Classic Southern Fried Chicken Recipe
• 1 whole chicken (2-1/2 to 3-1/2 pounds)
• 1 quart buttermilk
• 1 cup all-purpose flour
• 4 to 5 teaspoons salt, or to taste
• 2 tablespoons freshly ground black pepper, or to taste
• 1/2 teaspoon garlic powder
• 1/2 teaspoon onion powder
• 2 teaspoons paprika
• 1/2 teaspoon cayenne pepper, optional
• Peanut oil, for frying
1. Cut chicken into 8 pieces – 2 wings, 2 legs, 2 thighs, and 2 breasts. Reserve the back for making homemade stock.
2. Divide and place chicken pieces into two 1-gallon zipper-seal bags. Add equal amounts of buttermilk to each bag. Seal bags, squeezing out as much air as possible. Place in refrigerator to marinate for 3 hours.

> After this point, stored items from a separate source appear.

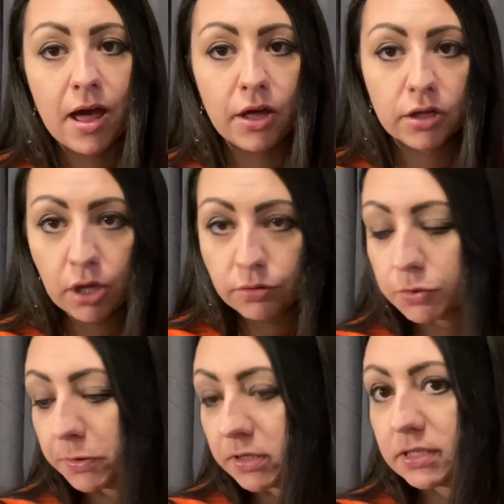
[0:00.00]
Coach
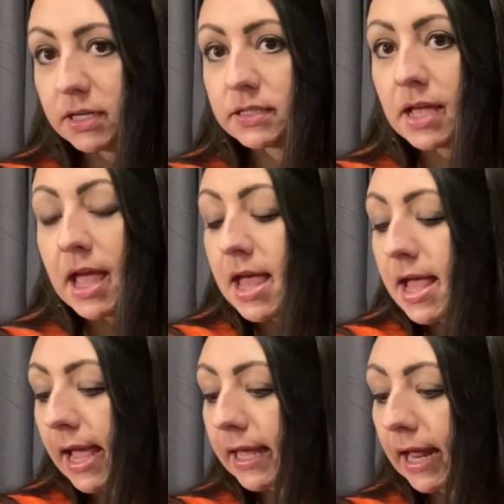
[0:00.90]
purses,
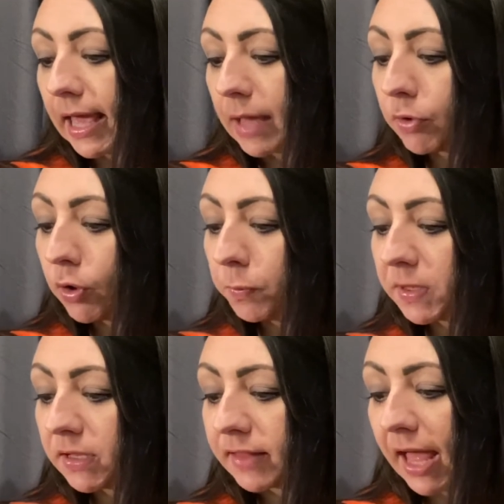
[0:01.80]
and I am
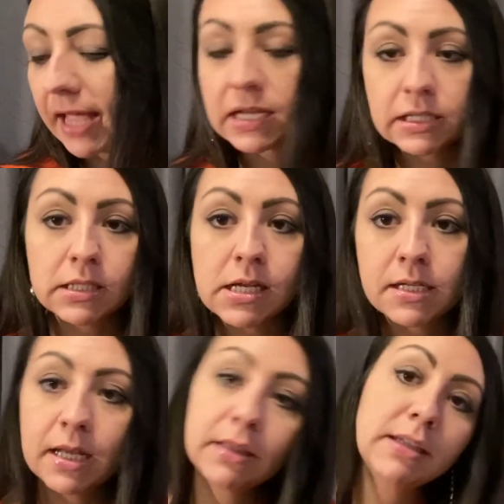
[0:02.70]
hoping that I can
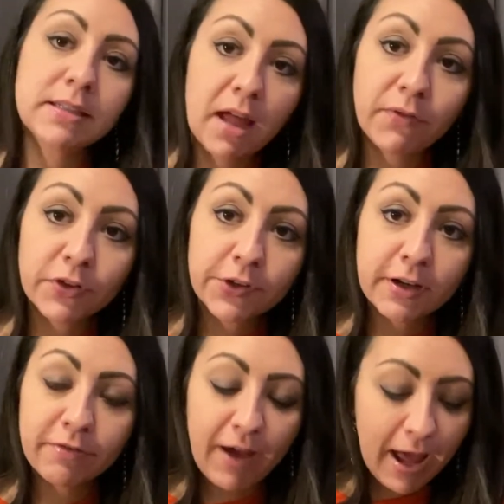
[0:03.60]
at least sell it for
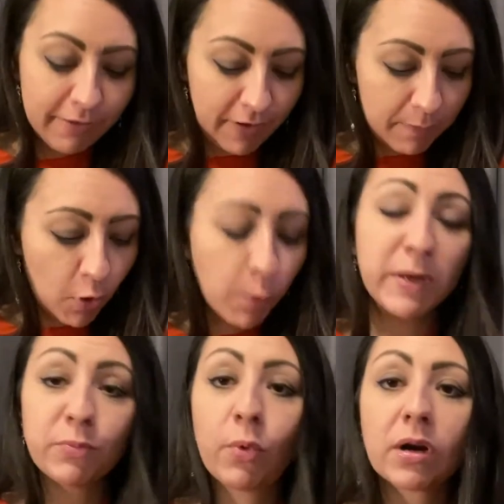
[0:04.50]
$35. I'm
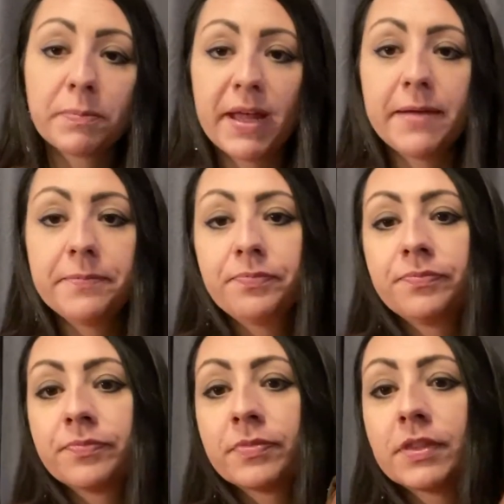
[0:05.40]
hoping more, but
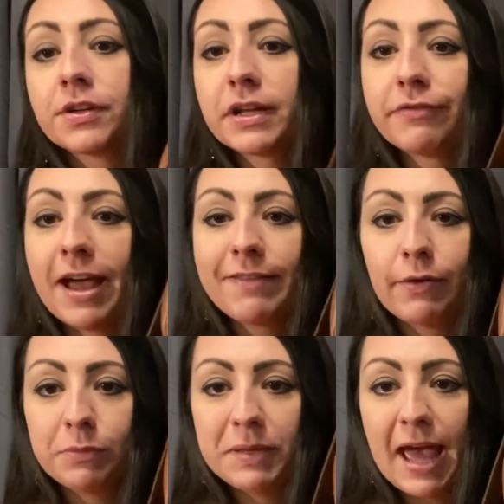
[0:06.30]
$35 I
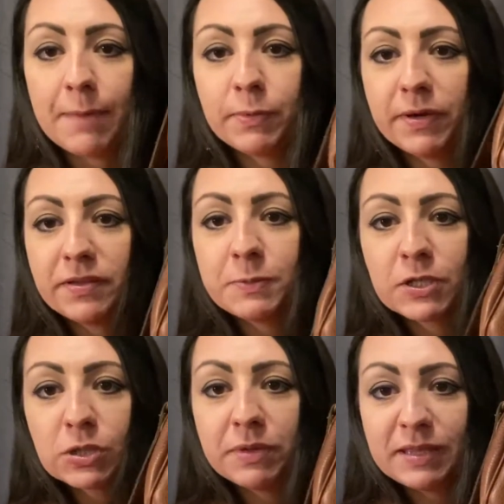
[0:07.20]
would be happy with,
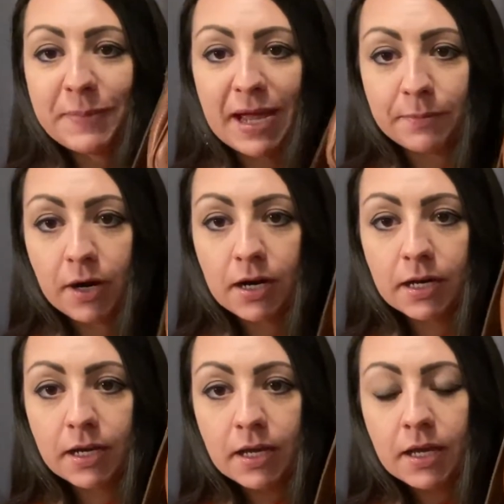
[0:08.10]
especially with the pen
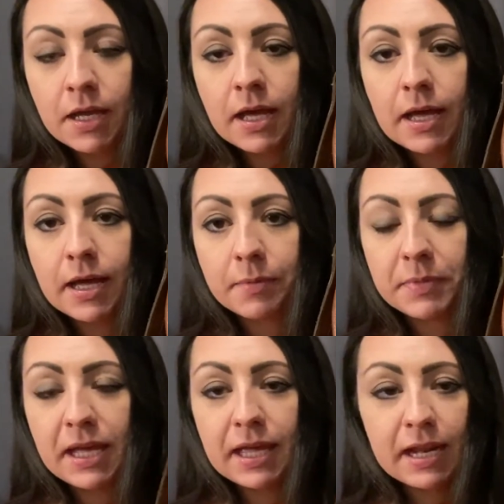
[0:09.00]
mark. And
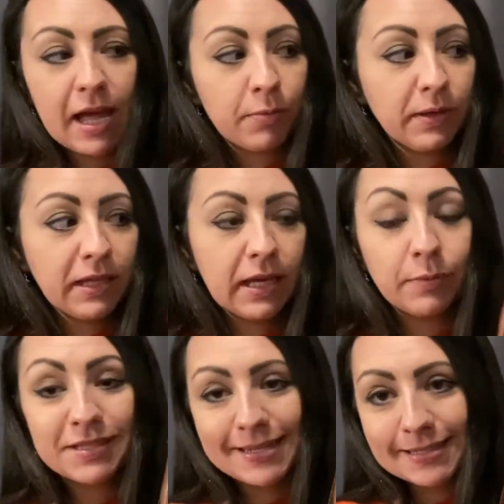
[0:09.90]
it
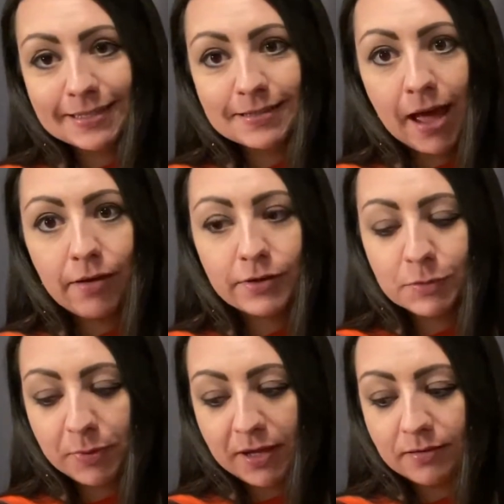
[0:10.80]
was like $6,
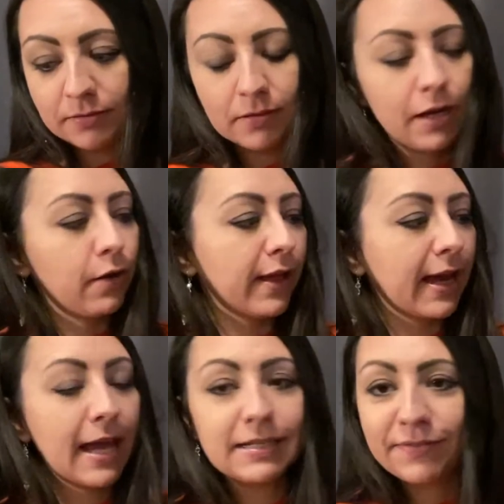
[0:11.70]
but you know, like
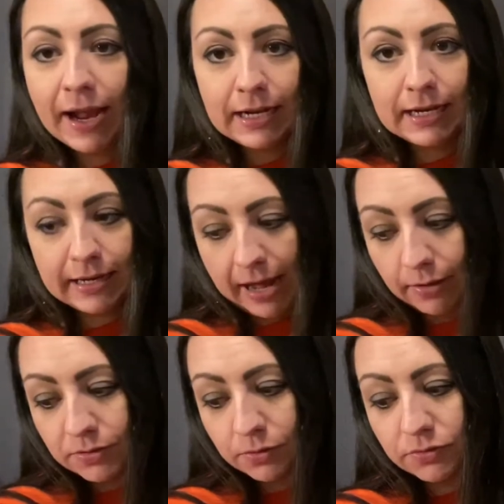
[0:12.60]
I divided it
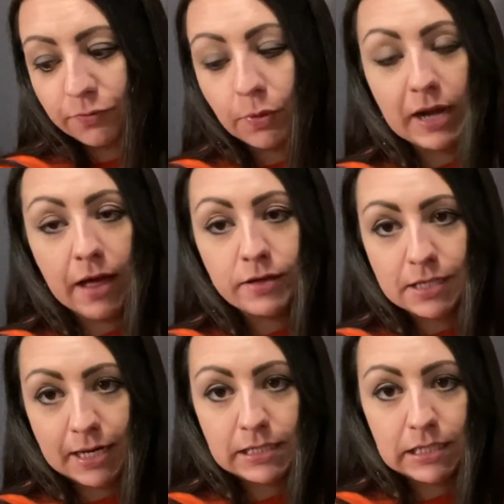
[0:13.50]
out, so it's
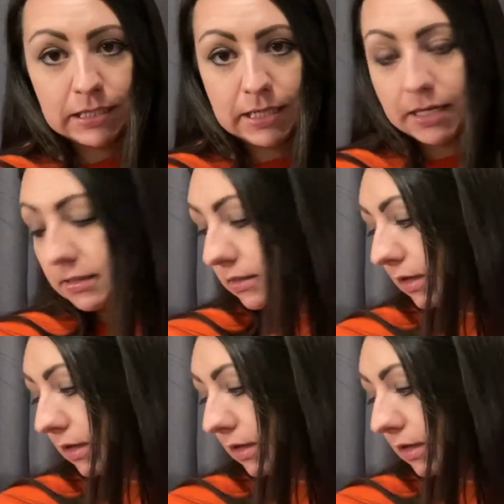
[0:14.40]
$4.19, and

3. Remove chicken pieces from marinade and place on a baking sheet. Let stand at room temperature for 1 hour, to allow chicken to warm up.
4. In a large plastic or paper bag, combine flour, salt, pepper, garlic powder, onion powder, and paprika. Add cayenne, if using. Shake bag to blend ingredients thoroughly. Add a piece of chicken to the bag, and shake to coat. Remove chicken from the bag, and place on a plate. Repeat with remaining chicken pieces. Let the pieces stand at room temperature for about 5 minutes, or until they begin to look wet. At this point, the pieces are either ready to fry or ready to be coated a second time.

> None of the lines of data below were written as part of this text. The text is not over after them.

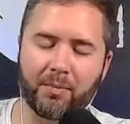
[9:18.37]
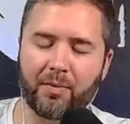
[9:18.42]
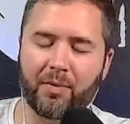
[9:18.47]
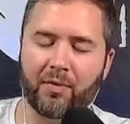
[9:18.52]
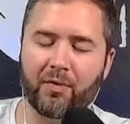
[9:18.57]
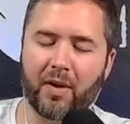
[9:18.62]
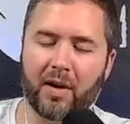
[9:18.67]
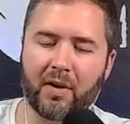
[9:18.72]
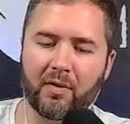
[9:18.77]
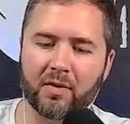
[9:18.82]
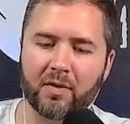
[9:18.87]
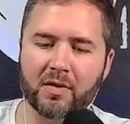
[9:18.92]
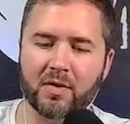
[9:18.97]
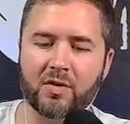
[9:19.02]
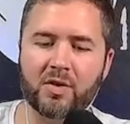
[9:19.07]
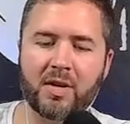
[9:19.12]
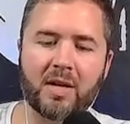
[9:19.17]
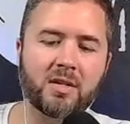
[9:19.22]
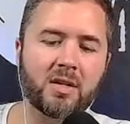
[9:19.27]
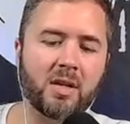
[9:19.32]
Freddy versus
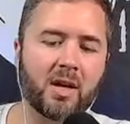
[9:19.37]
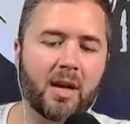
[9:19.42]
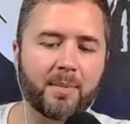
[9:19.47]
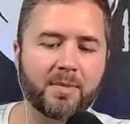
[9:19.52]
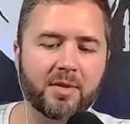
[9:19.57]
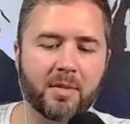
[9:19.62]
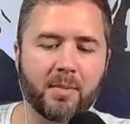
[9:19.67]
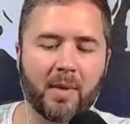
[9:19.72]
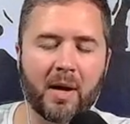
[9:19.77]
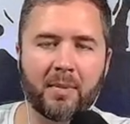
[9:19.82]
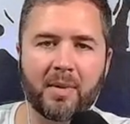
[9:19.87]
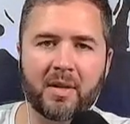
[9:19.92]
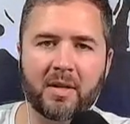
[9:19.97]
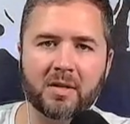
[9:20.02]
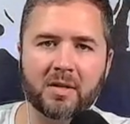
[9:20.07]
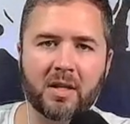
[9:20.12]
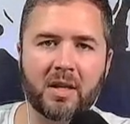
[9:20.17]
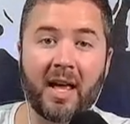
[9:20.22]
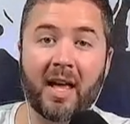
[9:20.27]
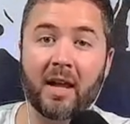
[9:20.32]
Jason comes to mind
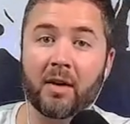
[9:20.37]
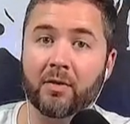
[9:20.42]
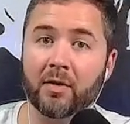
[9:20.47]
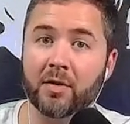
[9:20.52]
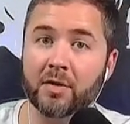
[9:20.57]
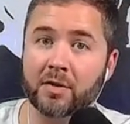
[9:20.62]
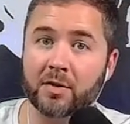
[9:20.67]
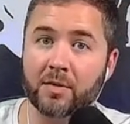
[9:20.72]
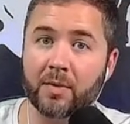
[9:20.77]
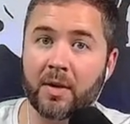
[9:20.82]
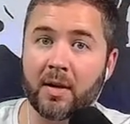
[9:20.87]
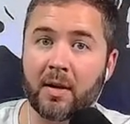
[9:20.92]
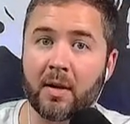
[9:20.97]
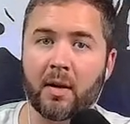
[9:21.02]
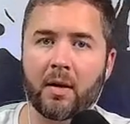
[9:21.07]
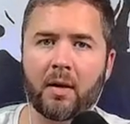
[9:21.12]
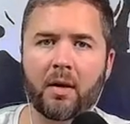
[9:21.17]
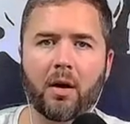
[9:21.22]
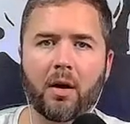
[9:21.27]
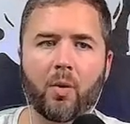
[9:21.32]
because of the anniversary
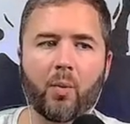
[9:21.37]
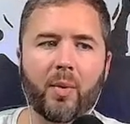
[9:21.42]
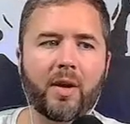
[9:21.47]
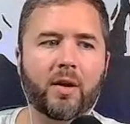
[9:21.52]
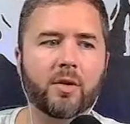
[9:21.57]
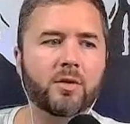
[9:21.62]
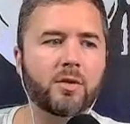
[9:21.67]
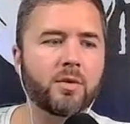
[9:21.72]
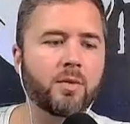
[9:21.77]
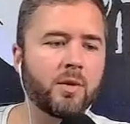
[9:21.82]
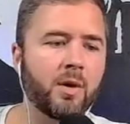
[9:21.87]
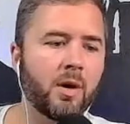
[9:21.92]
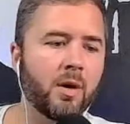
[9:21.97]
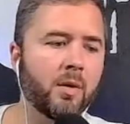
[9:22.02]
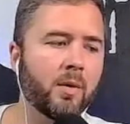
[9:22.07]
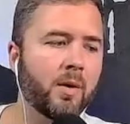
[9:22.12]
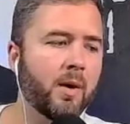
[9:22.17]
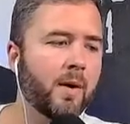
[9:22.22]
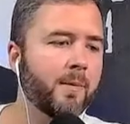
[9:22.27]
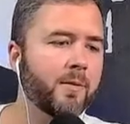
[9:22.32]
a week or two
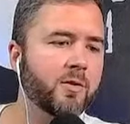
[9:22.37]
ago,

5. When all chicken pieces are coated, pour enough oil in your frying pan so that the chicken pieces will be half-covered, and begin heating the oil to 375 F.
6. When the oil reaches 375 F, carefully add chicken pieces, being careful not to crowd them. Increase temperature and bring oil back up to 350 F as quickly as possible. Fry, turning pieces initially after 30 seconds, and then every 2 minutes, until chicken pieces reach the proper internal temperature. When using an instant-read thermometer, insert it into the thickest part of each piece, to make sure they're cooked through.
7. Remove chicken pieces from frying pan, and allow to cool on paper towels for at least 10 minutes before serving.